Wednesday, March 07, 2007

The prehistoric World Heritage sites at the Boyne and Newgrange will be overlooked by a giant smokestack attached to an incinerator in Co Meath, developers conceded yesterday.

The 65m smokestack will overlook the Bend of the Boyne World Heritage Site, a planning hearing in Drogheda heard yesterday.

Indaver Ireland confirmed at the An Bord Pleanala hearing that the smokestack attached to its proposed €100m waste incinerator at Carranstown, Duleek, Co Meath, will be visible at the ancient prehistoric site.

The site includes the ancient passage tomb at Newgrange as well as megalithic structures at nearby Knowth and Dowth.

However, the company cited a 2004 report by UNESCO which found that the impact would otherwise be minimal even though the incinerator would be located just 1.5km away from a buffer zone protecting the Bend of the Boyne site.

Indaver Ireland project manager Jackie Keaney said: "While the construction of the incinerator stack will be a visual intrusion, the (UNESCO) mission considers that it would have a minimal impact on the World Heritage Site."

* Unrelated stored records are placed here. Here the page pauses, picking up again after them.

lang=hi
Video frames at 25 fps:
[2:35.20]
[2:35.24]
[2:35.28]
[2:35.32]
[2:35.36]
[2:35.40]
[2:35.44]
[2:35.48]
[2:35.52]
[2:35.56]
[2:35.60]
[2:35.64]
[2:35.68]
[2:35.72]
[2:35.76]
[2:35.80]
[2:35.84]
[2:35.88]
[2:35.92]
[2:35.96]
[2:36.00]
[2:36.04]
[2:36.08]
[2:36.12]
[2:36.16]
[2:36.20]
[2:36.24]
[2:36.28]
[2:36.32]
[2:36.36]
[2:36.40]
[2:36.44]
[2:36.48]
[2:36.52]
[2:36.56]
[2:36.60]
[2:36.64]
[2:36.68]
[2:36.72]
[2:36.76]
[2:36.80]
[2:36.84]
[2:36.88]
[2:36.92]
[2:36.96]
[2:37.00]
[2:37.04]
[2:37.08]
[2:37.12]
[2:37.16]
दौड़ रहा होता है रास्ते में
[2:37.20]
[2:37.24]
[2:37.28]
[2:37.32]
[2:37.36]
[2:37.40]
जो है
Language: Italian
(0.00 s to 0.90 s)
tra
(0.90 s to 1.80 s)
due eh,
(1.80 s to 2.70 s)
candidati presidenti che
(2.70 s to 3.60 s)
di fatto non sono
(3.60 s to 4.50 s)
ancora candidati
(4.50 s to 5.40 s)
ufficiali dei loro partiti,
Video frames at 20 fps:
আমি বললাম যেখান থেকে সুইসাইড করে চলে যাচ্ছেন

UNESCO, which is charged with preserving the site, expressed concern whether emissions from the incinerator could impact the archaeological integrity of the heritage site.

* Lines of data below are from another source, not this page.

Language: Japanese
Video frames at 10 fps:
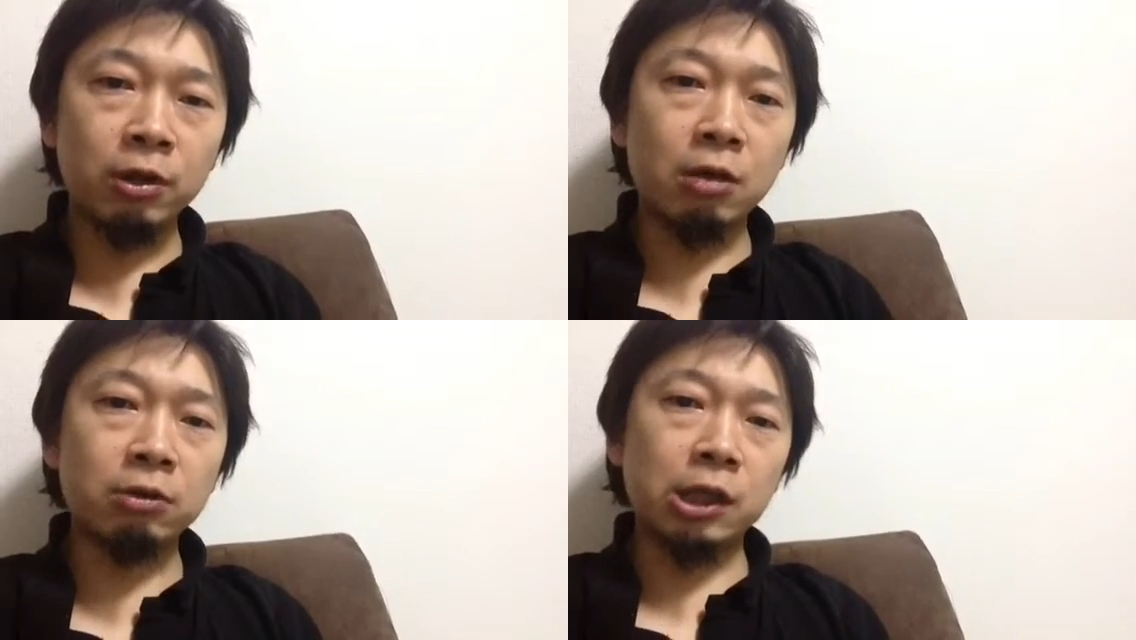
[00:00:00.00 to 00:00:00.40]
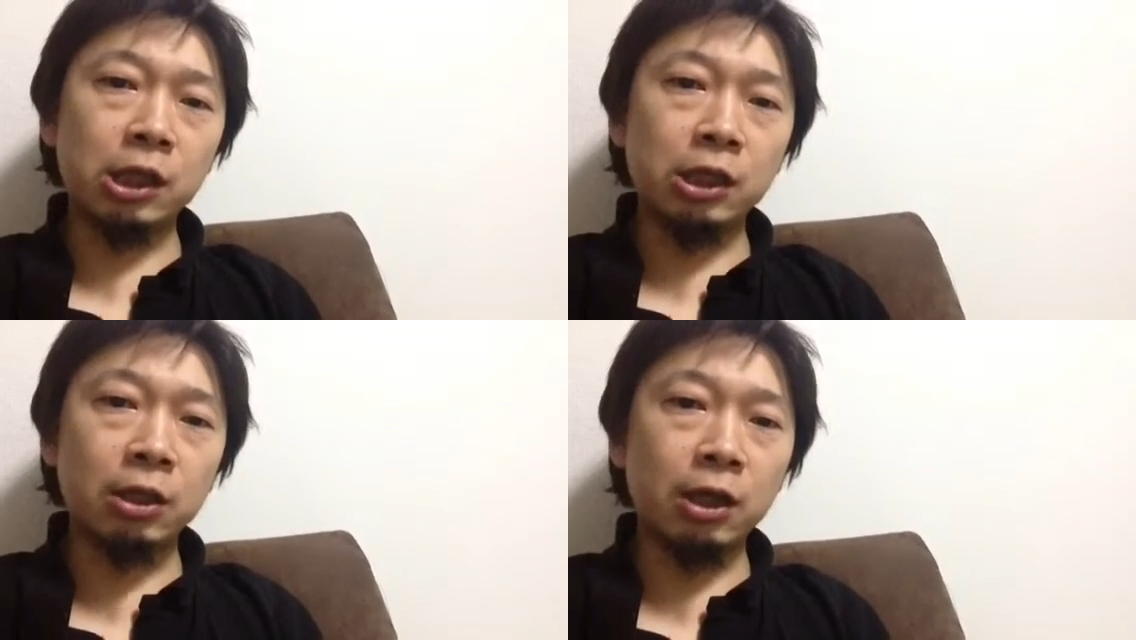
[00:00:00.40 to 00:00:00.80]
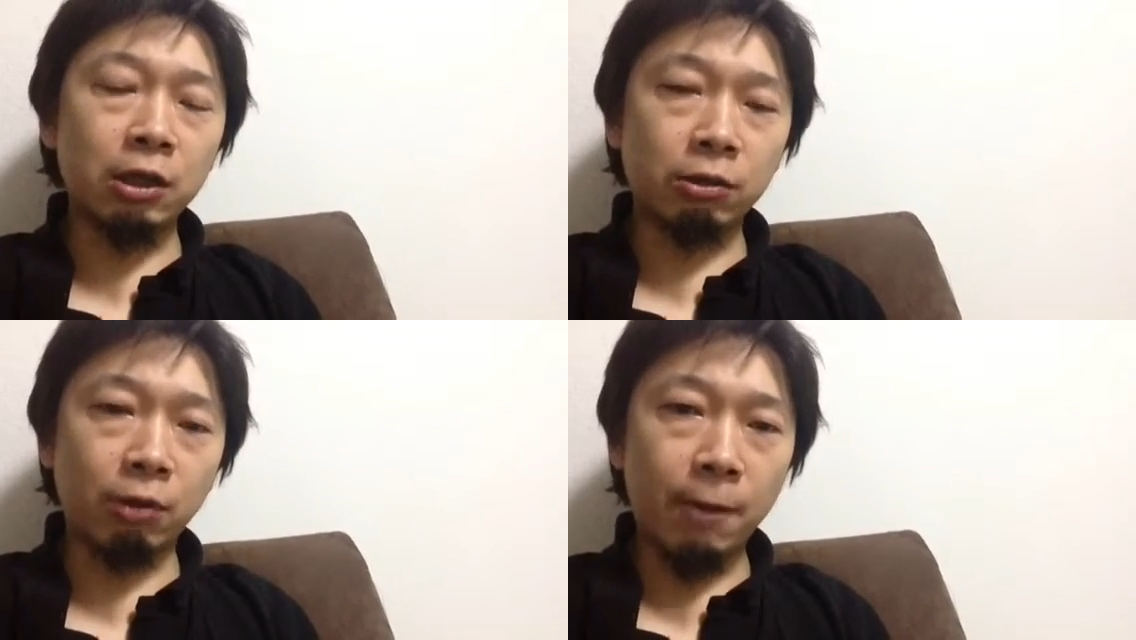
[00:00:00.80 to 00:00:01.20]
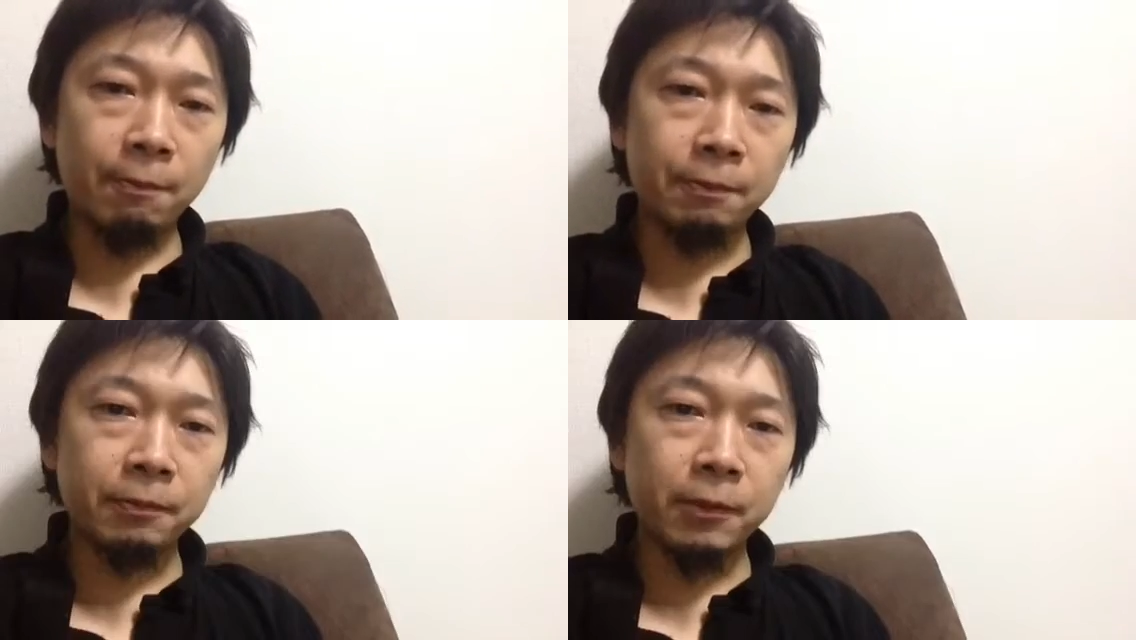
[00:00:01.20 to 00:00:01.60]
較的ダイエットは
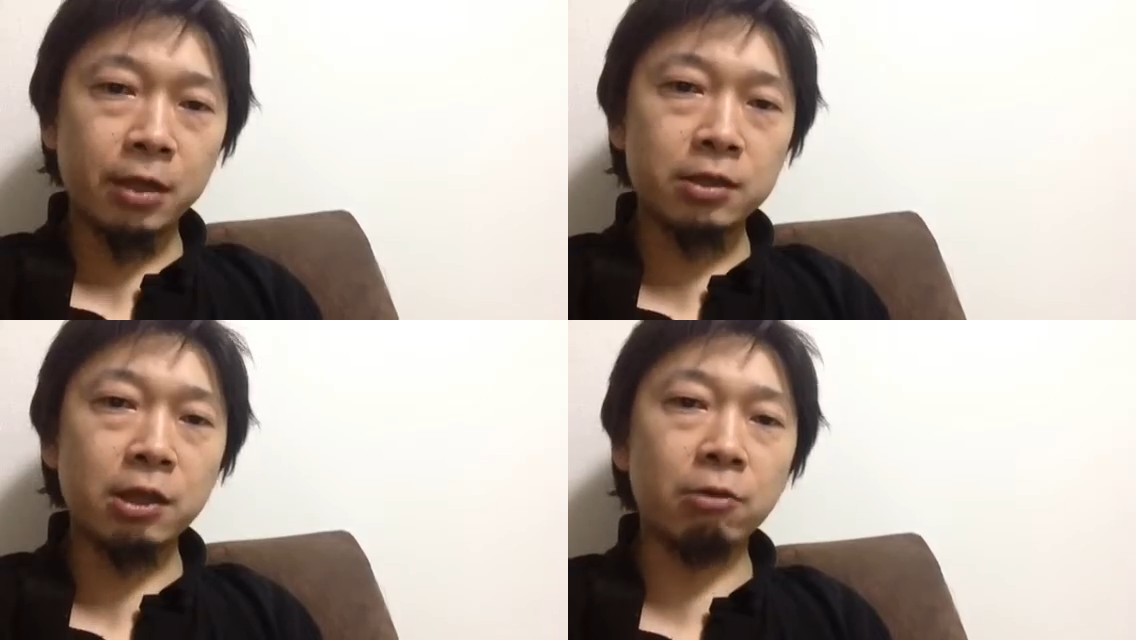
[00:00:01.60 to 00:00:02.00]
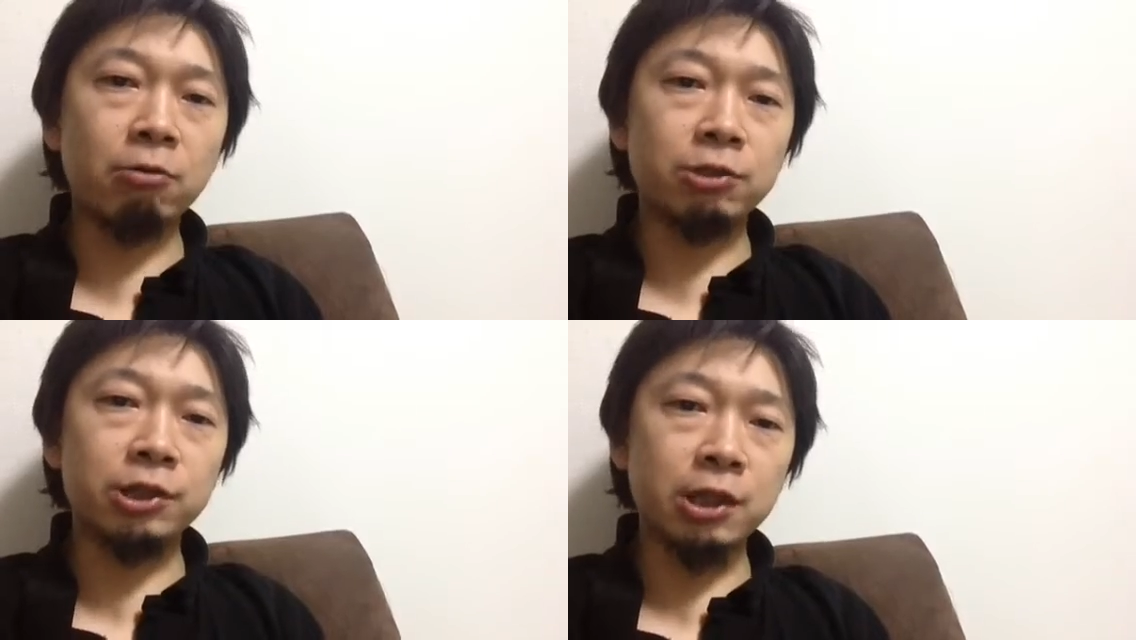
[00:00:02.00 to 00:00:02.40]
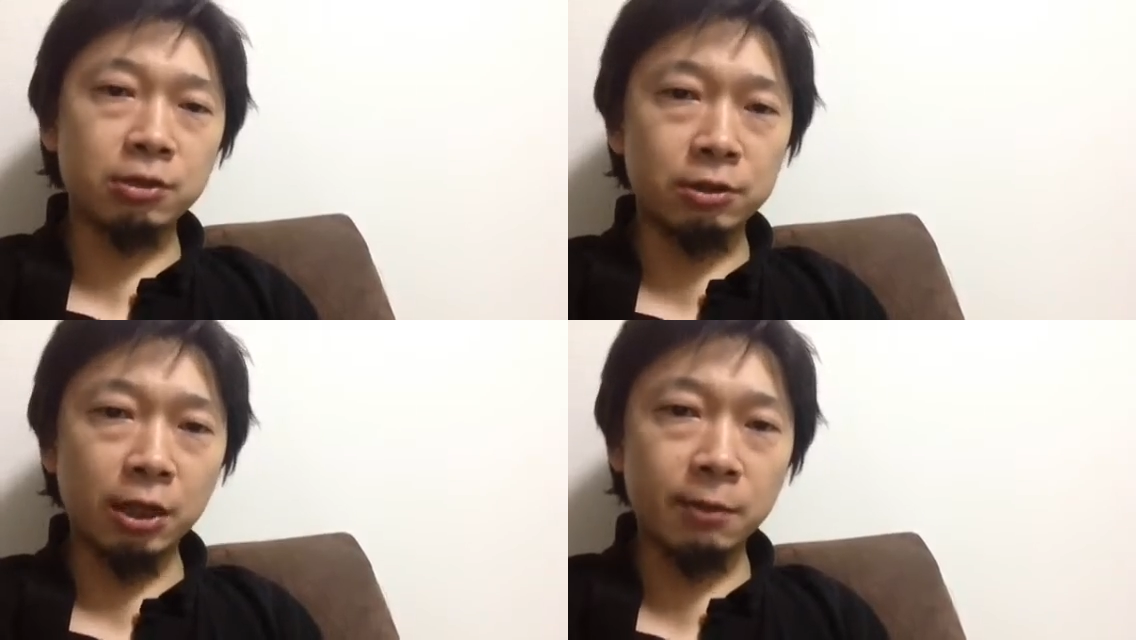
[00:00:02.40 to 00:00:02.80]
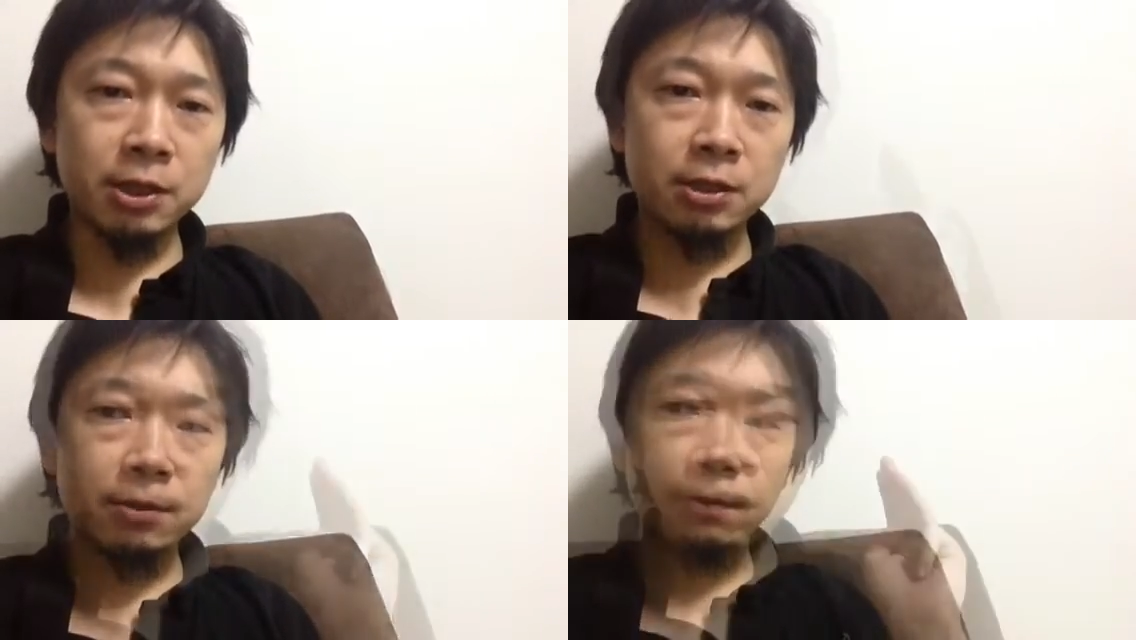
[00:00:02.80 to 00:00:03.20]
成功しやすくなりま
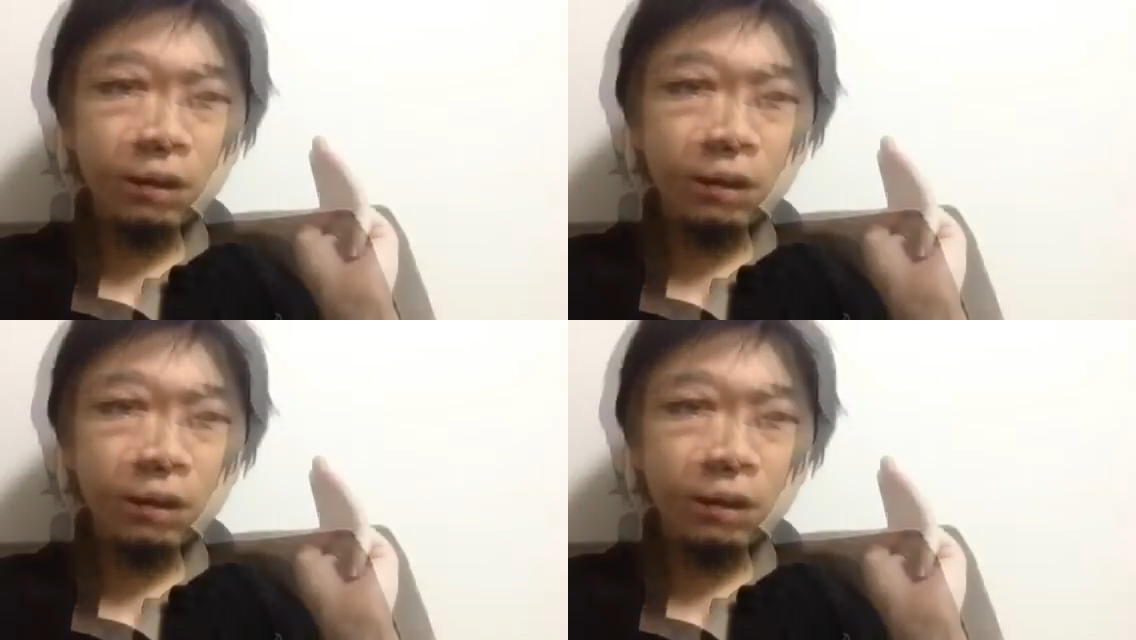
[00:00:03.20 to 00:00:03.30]
す。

But UNESCO concluded, on the basis of a report commissioned by Indaver, that any effect on the site "would be mitigated by archaeological monitoring", Ms Keane said.

The incinerator would also have a negligible impact on the site of the historic Battle of the Boyne, she said. The sites are regarded by UNESCO as Europe's largest and most important concentration of prehistoric megalithic art.

Indaver, the Belgium-based multinational, received planning permission from Meath County Council in March 2003 to build an incinerator with a capacity to burn 150,000 tonnes of non-hazardous waste a year. The Environmental Protection Agency (EPA) granted it a waste licence in November 2005.

Indaver now wants to increase the burning capacity of the incinerator by a third to 200,000 tonnes per year.

A number of objectors, including local TDs and residents opposed to the plan are due to make submissions against the application later today and tomorrow.

Opponents of the project fear the possible negative impacts on the local economy, environment and health of area residents as well as the large volume of HGVs travelling to the site.